═══ Provided data ═══

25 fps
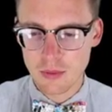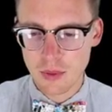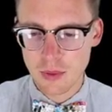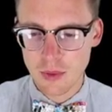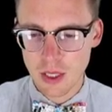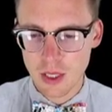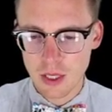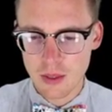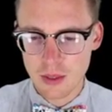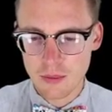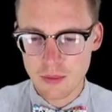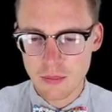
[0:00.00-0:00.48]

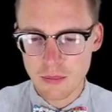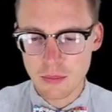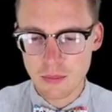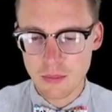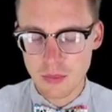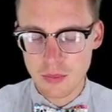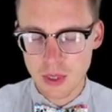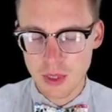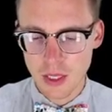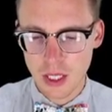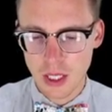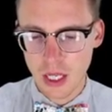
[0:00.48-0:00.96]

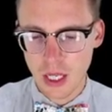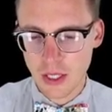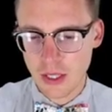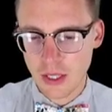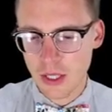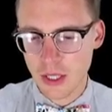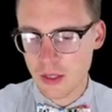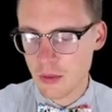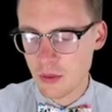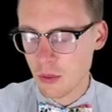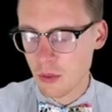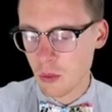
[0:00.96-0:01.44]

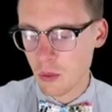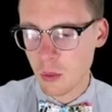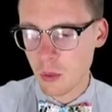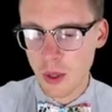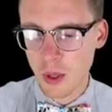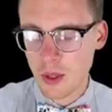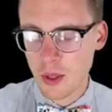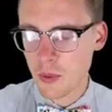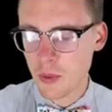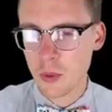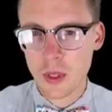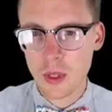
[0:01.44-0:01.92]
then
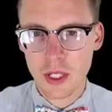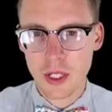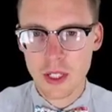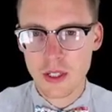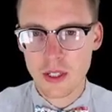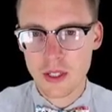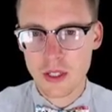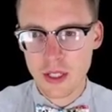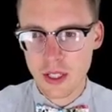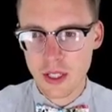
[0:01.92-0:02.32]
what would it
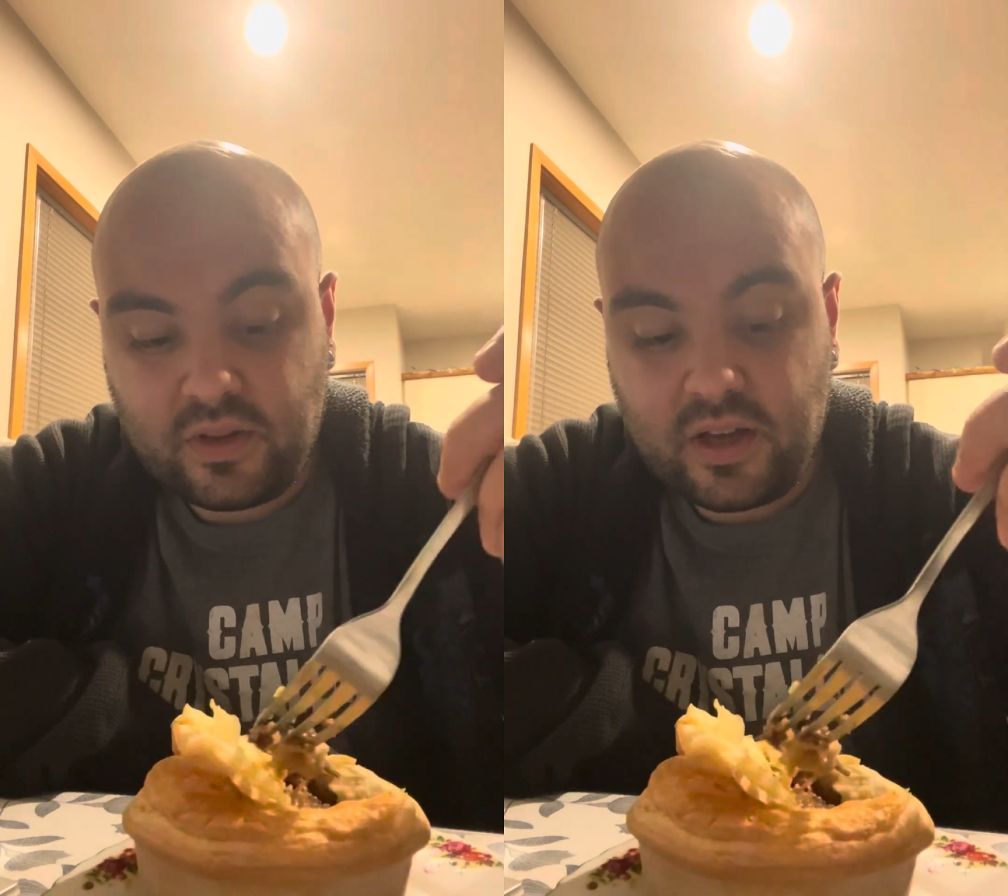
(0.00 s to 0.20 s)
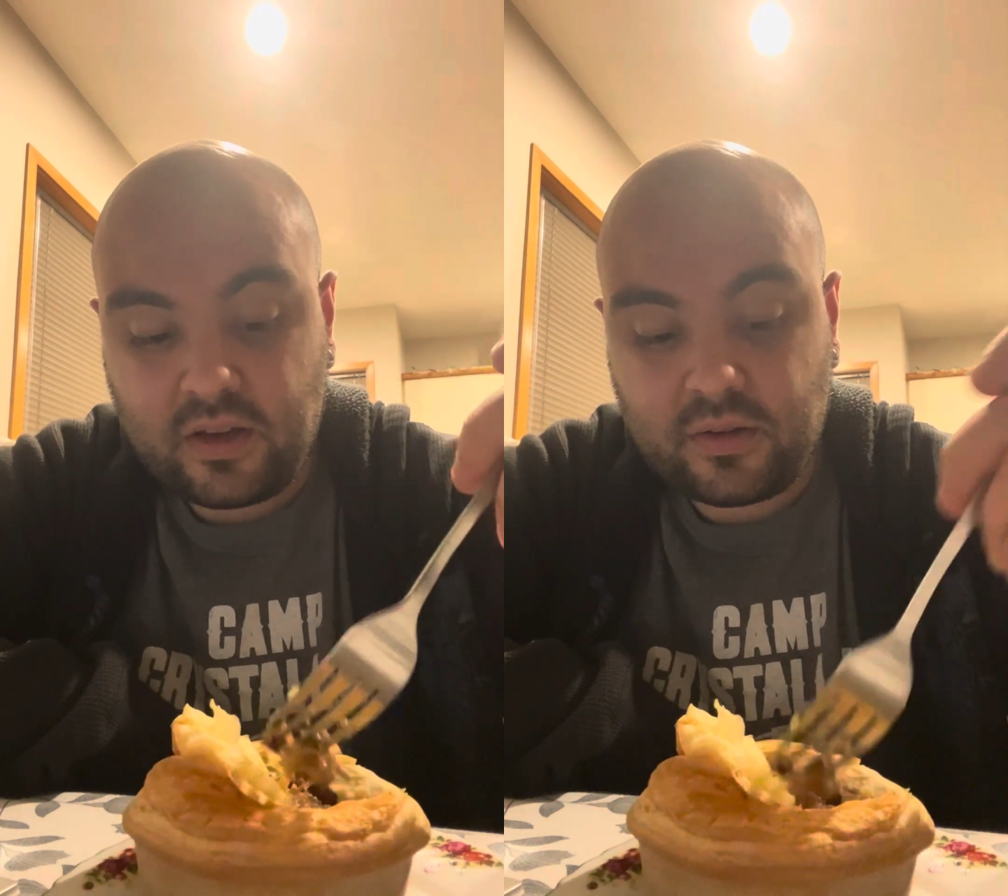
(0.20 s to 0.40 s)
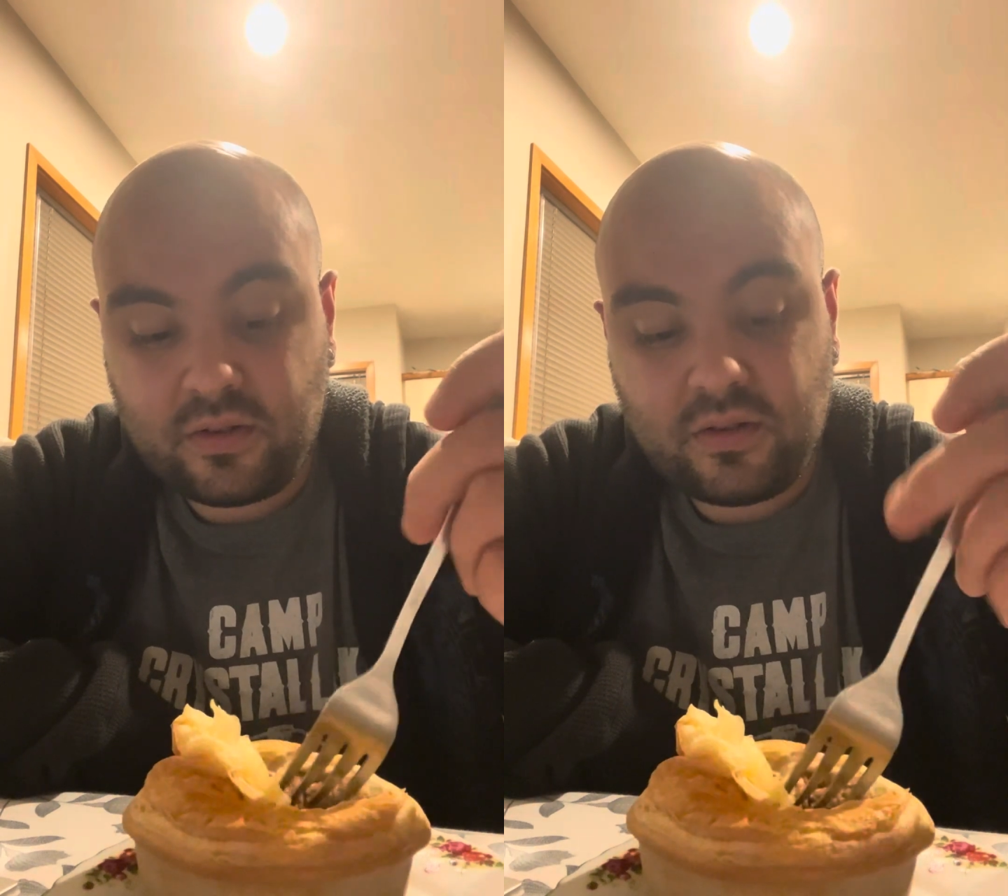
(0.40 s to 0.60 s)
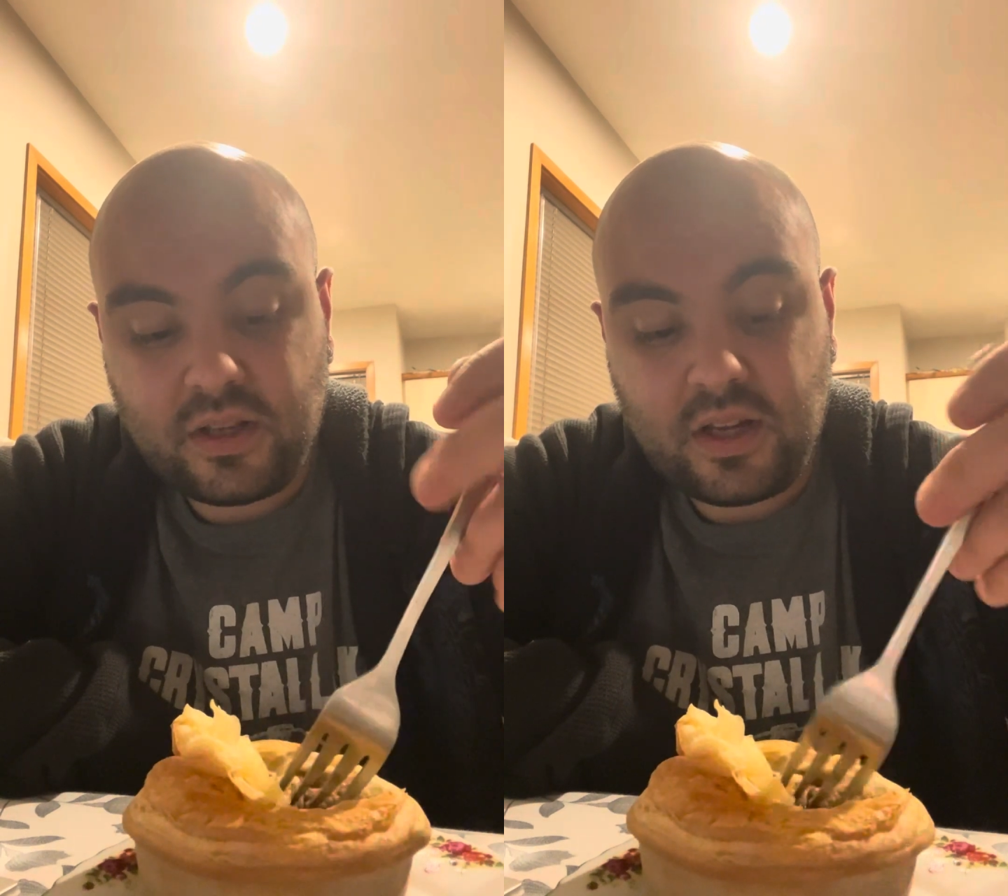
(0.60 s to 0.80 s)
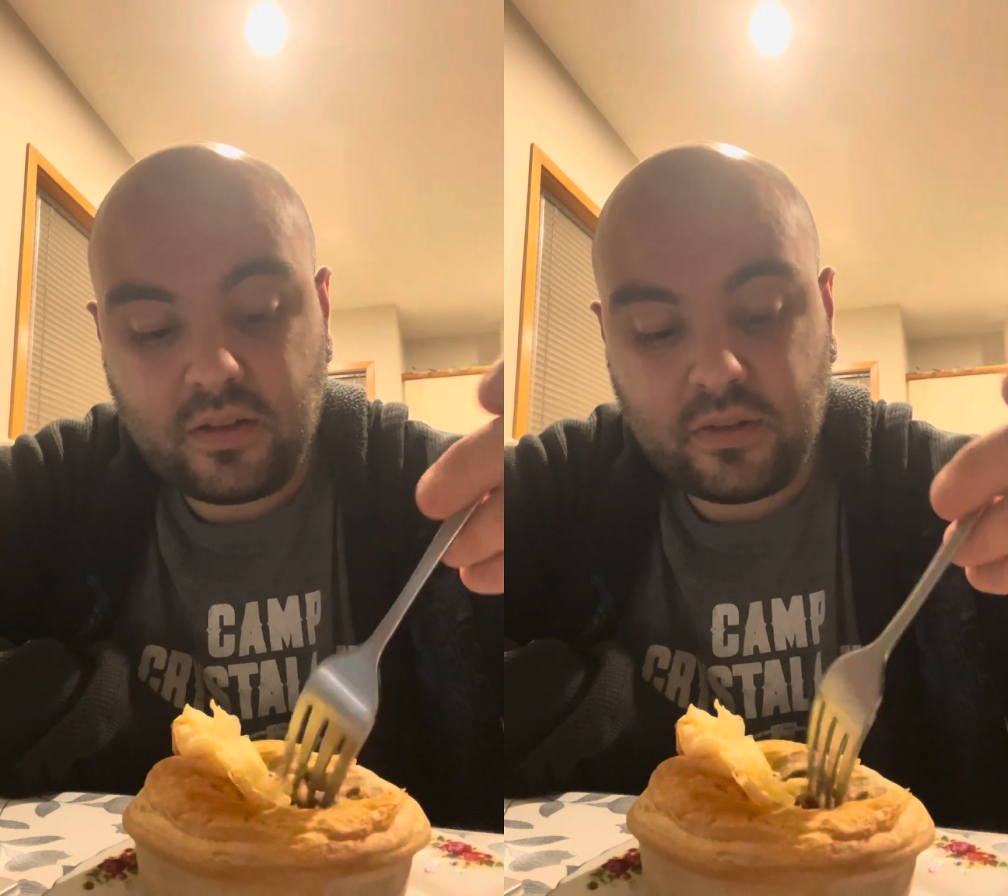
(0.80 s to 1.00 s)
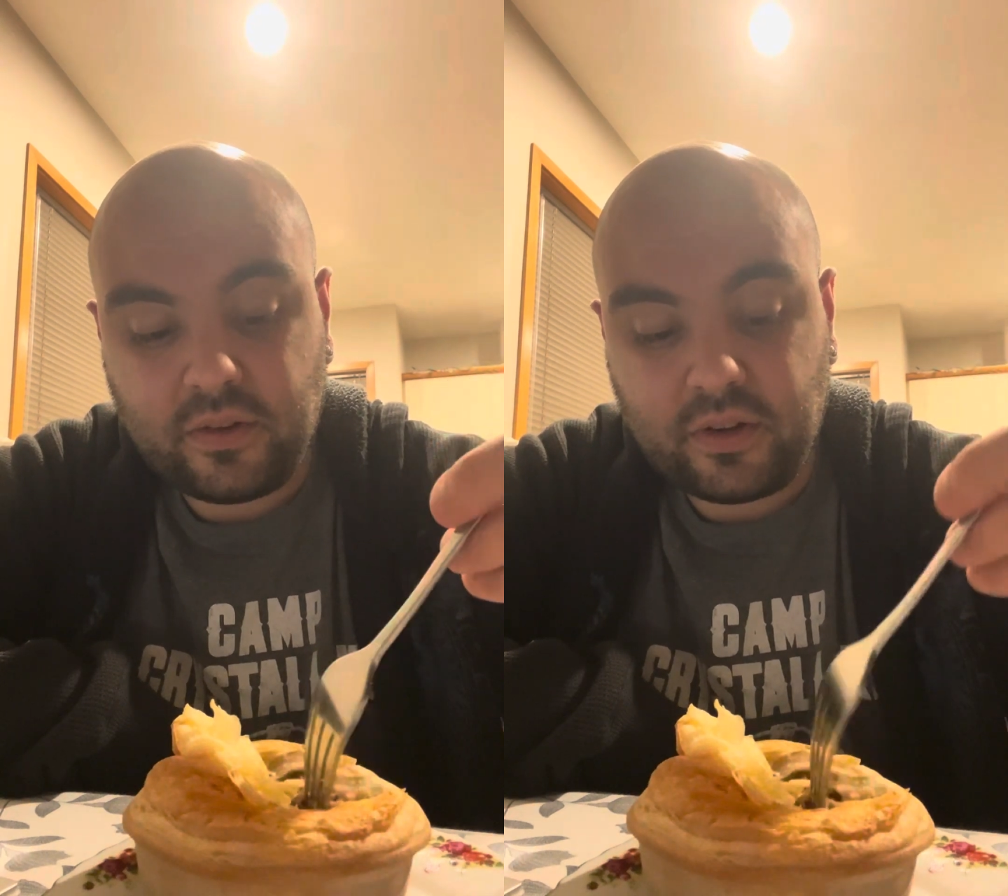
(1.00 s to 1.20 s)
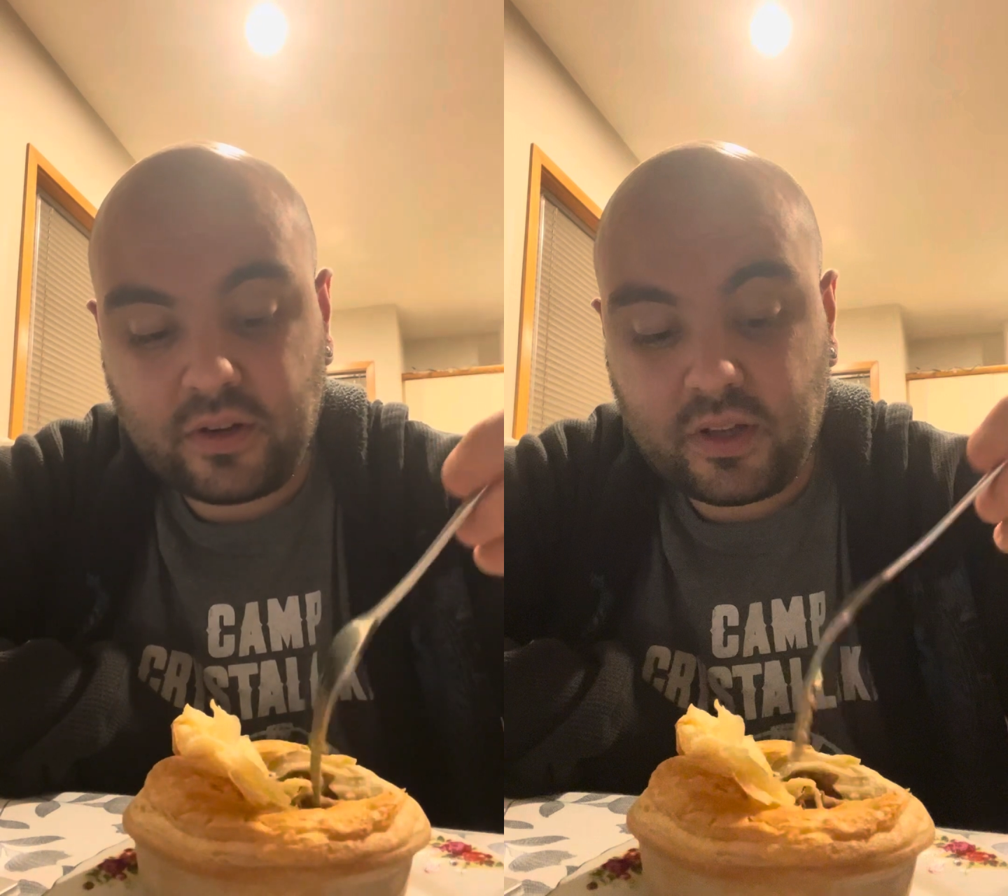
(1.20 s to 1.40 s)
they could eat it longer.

═══

**Task objective:** What is needed is an exact copy of the data, with the pictures removed.

**Solved exercise:**
25 fps
[0:00.00-0:00.48]

[0:00.48-0:00.96]

[0:00.96-0:01.44]

[0:01.44-0:01.92]
then
[0:01.92-0:02.32]
what would it
(0.00 s to 0.20 s)
(0.20 s to 0.40 s)
(0.40 s to 0.60 s)
(0.60 s to 0.80 s)
(0.80 s to 1.00 s)
(1.00 s to 1.20 s)
(1.20 s to 1.40 s)
they could eat it longer.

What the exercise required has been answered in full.